Pengembangan budaya literasi di masyarakat menjadi kunci pembangunan SDM
Indonesia, terutama di era disrupsi saat ini. Minat baca masyarakat yang tinggi dapat
meningkatkan pemahaman dan daya nalar dalam mengolah informasi secara analitis, kritis,
dan reflektif. Namun, strategi pengembangan minat baca yang dilakukan, khususnya di
sekolah dan perguruan tinggi, belum memperlihatkan hasil yang maksimal untuk menjadikan
semua warganya gemar membaca. Masih rendahnya minat baca di Indonesia tentu tidak
semata-mata disebabkan sarana perpustakaan yang tidak memadai, melainkan karena
minimnya kesadaran masyarakat mengenai peran dan fungsi perpustakaan.
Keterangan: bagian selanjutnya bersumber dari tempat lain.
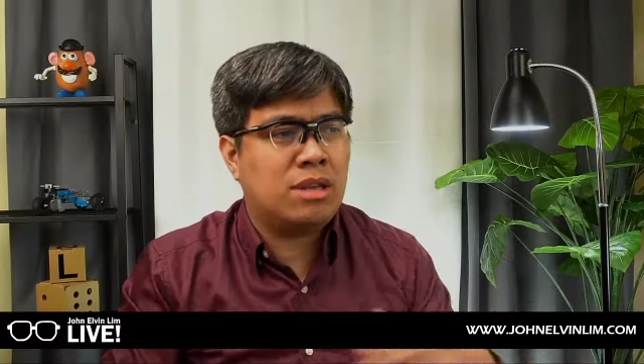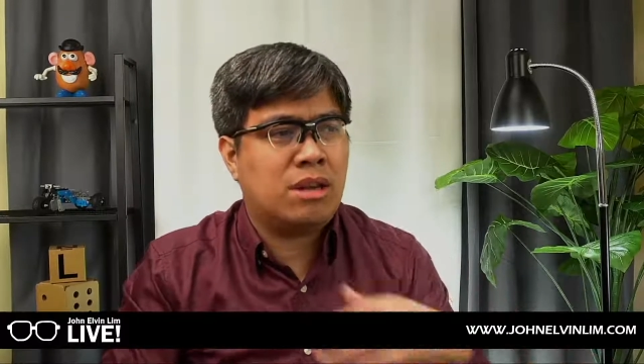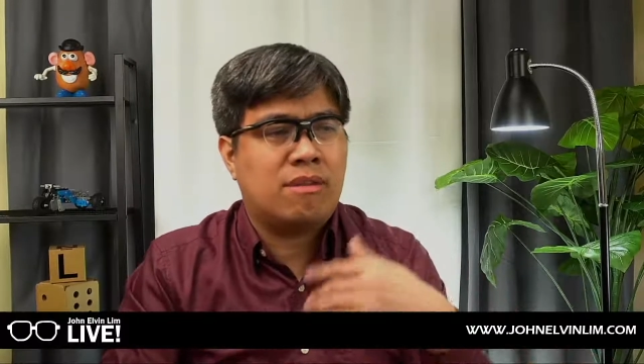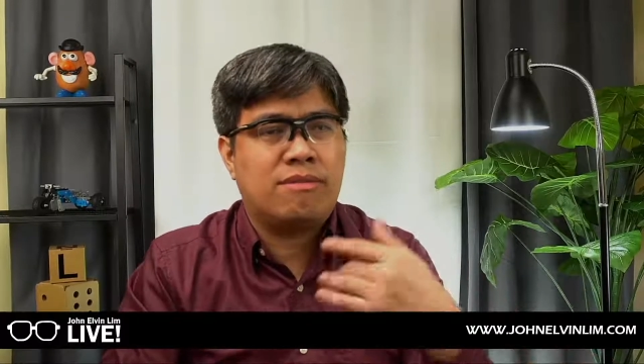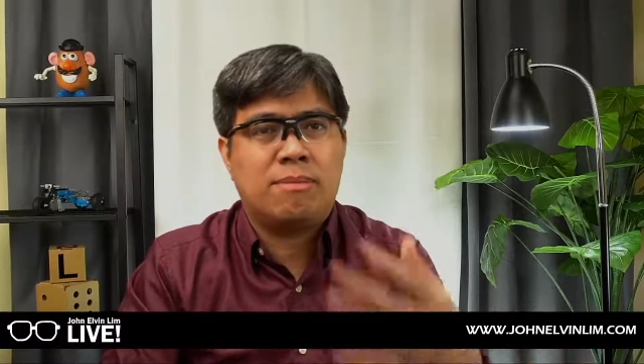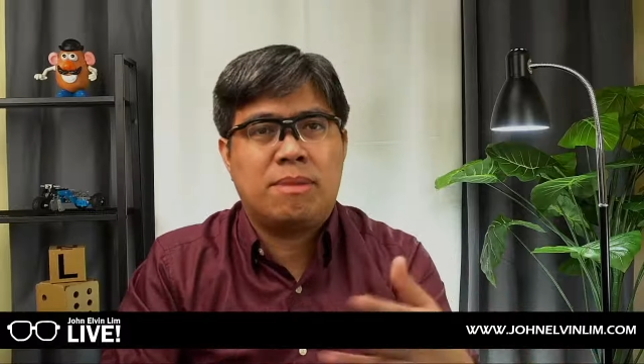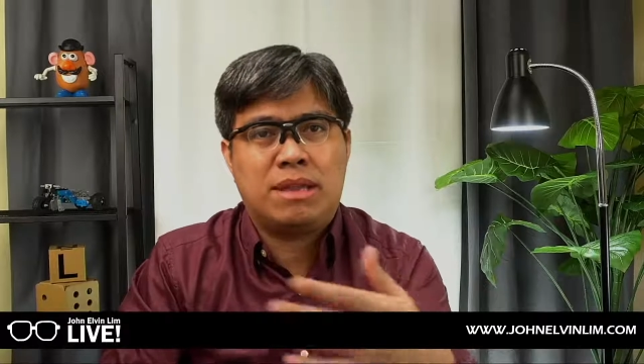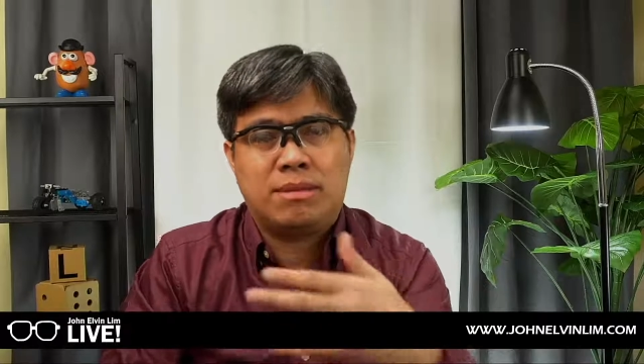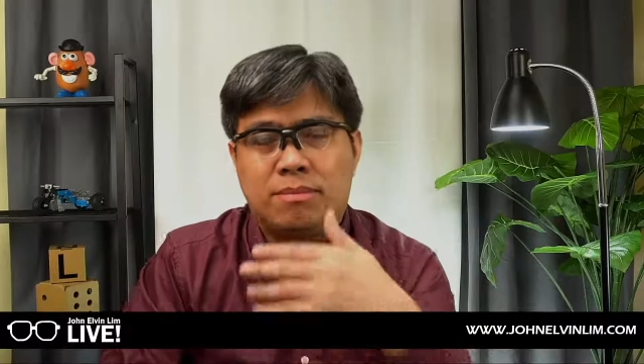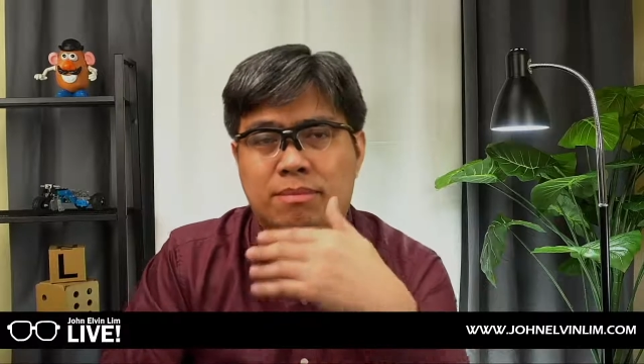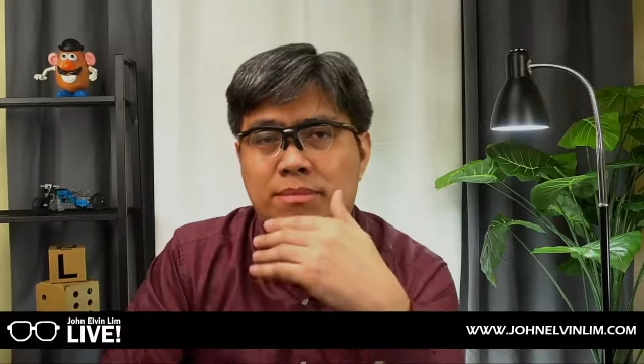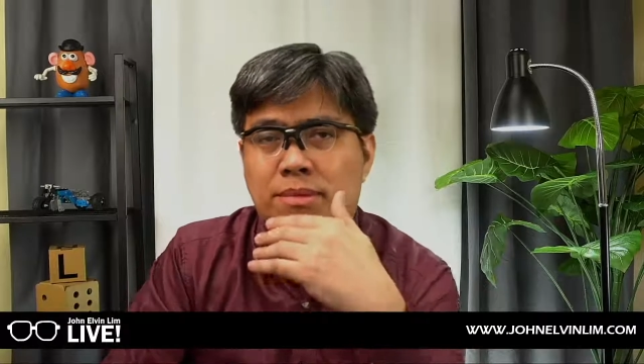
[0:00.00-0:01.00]
government
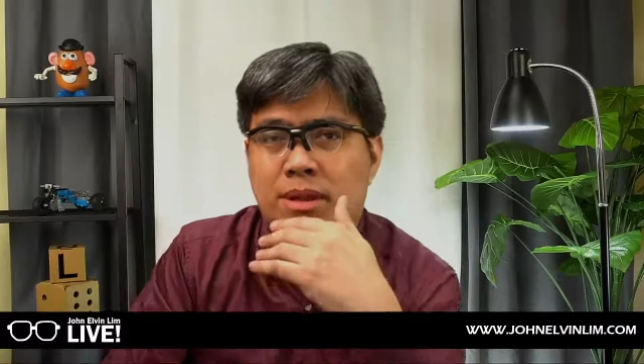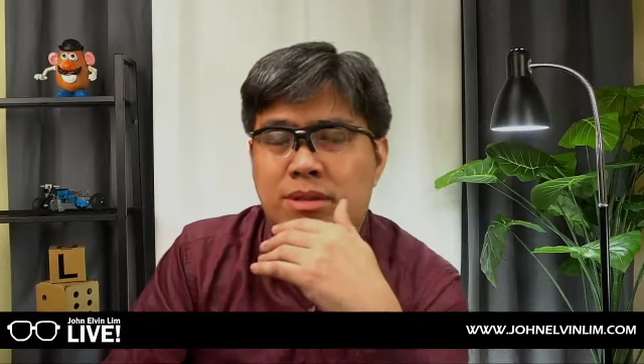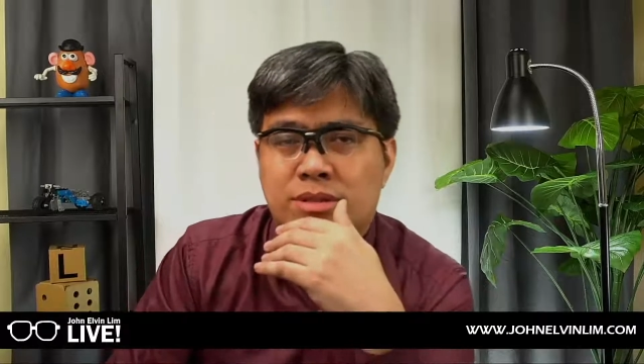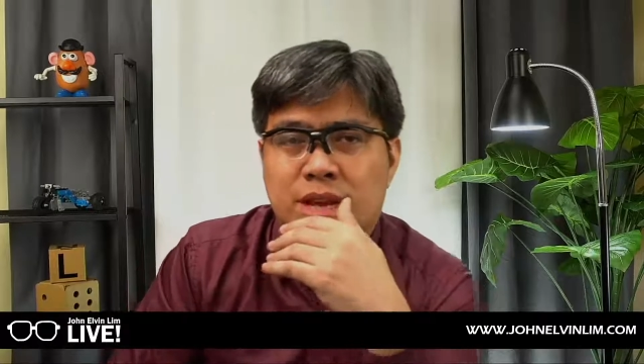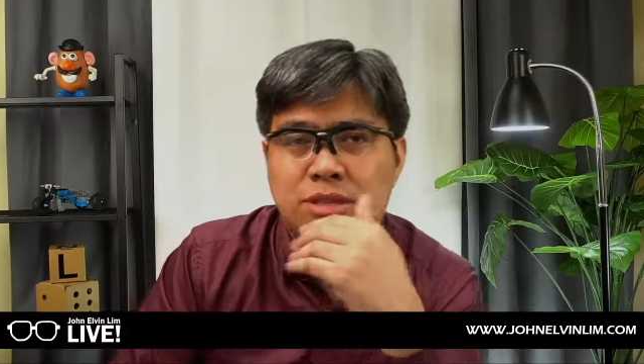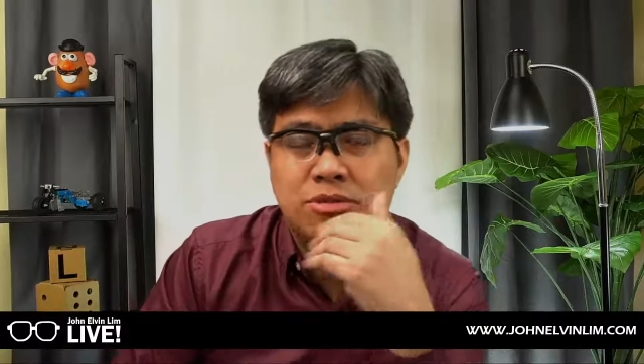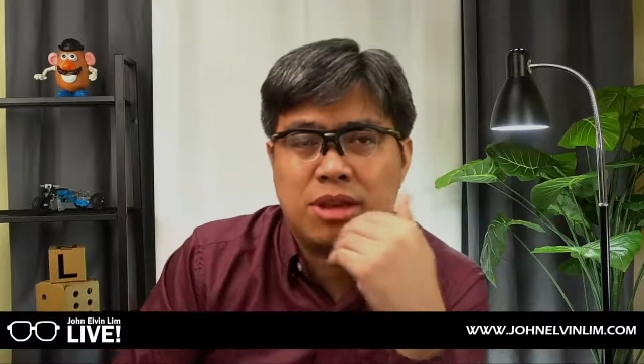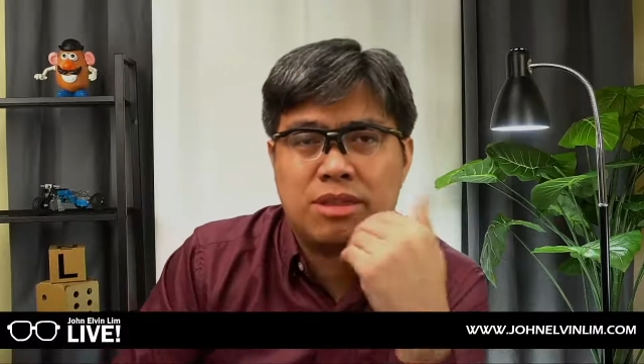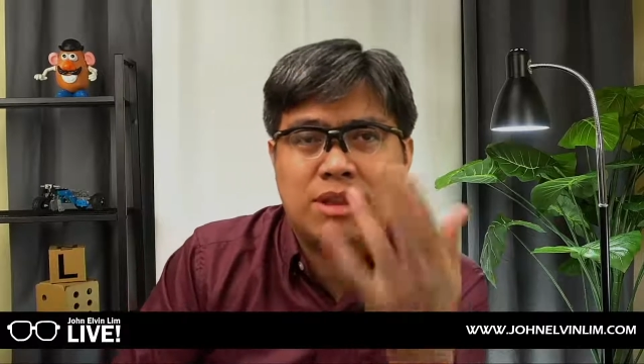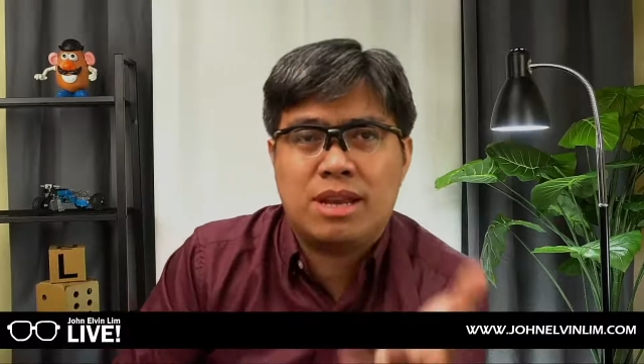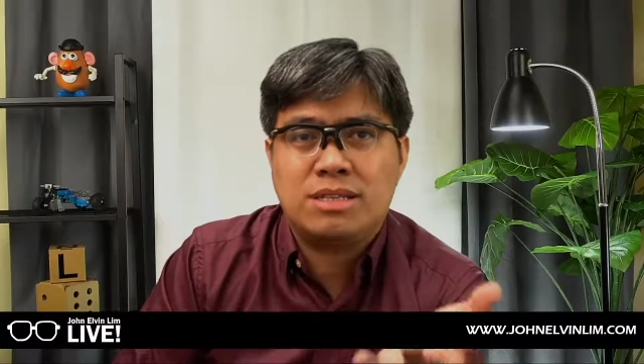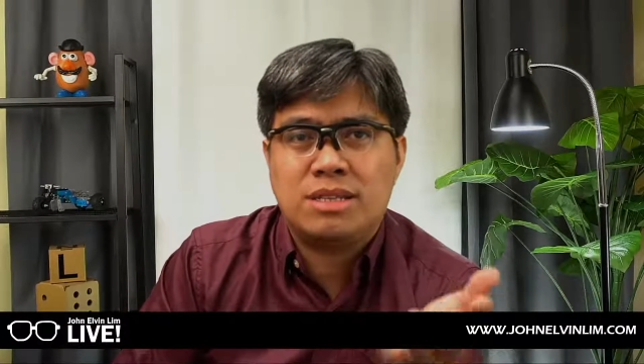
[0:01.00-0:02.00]
tries to
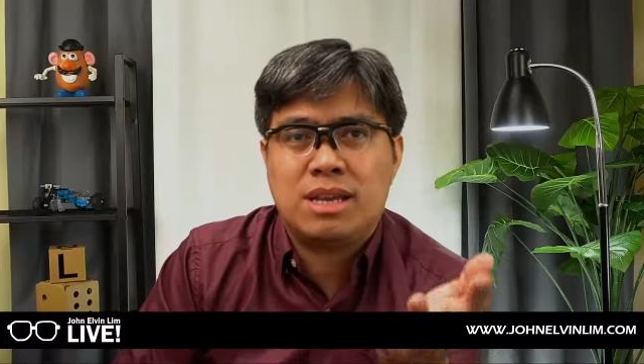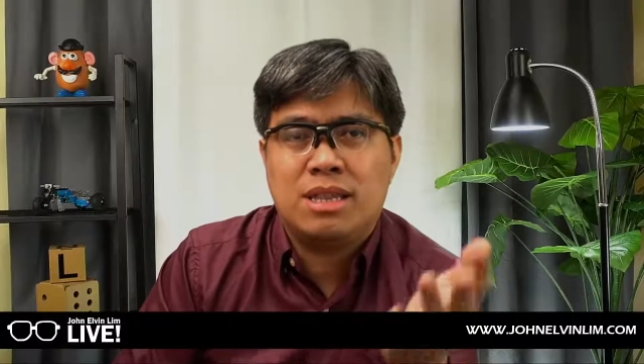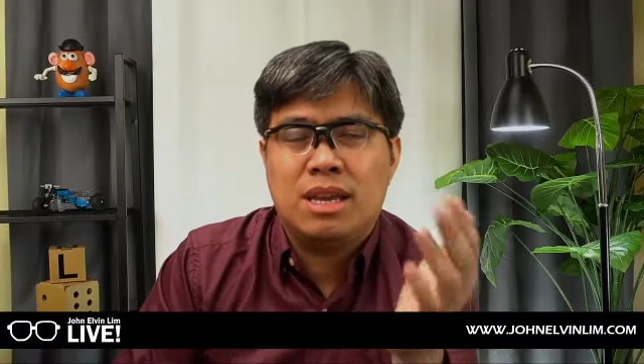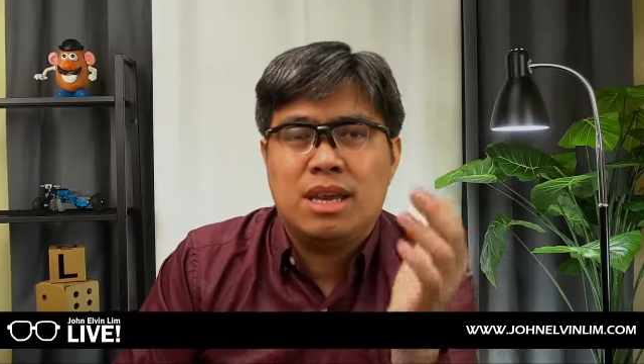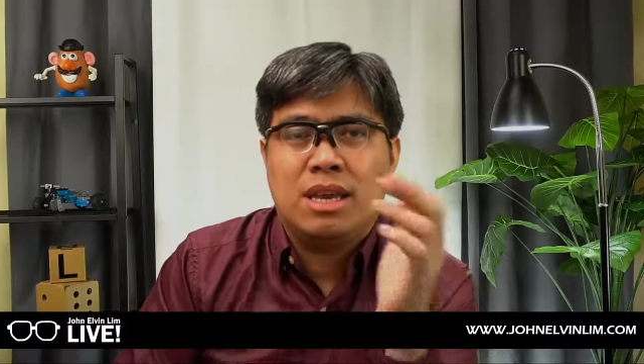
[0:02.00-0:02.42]
address it,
Maka dari itu, semua pihak sebaiknya menyosialisasikan pentingnya membaca agar
intens berkunjung ke perpustakaan dan memaksimalkan pemanfaatan perpustakaan sebagai
sumber informasi. Selain itu, secara bersama-sama mengambil peran dalam merancang
program-program literasi yang kreatif dan inovatif. Salah satunya adalah Gempusta atau
Gerakan Gemar ke Perpustakaan. Sebagai gerakan penyadaran kolektif yang mengajak
masyarakat, terutama para peserta didik dan guru atau dosen, agar gemar ke perpustakaan dan
mengintegrasikan proses pembelajaran dengan kegiatan-kegiatan literasi. Melalui Gempusta,
peserta didik diberikan pemahaman dan pembiasaan untuk menjadikan perpustakaan sebagai
sumber belajar yang penting dalam menunjang proses pembelajaran. Dengan demikian,
perpustakaan dapat menjadi pusat pengembangan minat baca dan kebiasaan membaca bagi
masyarakat secara luas.

Referensi

Mansyur, U., & Indonesia, U. M. (2019, November). Gempusta: Upaya meningkatkan minat
baca. In Prosiding Seminar Nasional Bahasa Dan Sastra II FBS UNM (pp. 203-2017).
Wahyuni, S. (2009). Menumbuhkembangkan minat baca menuju masyarakat literat. Diksi,
16(2).
Witanto, J. (2018). Minat baca yang sangat rendah. Publikasi. Fakultas Keguruan dan Ilmu
Pendidikan Universitas Kristen Satya Wacana Salatiga.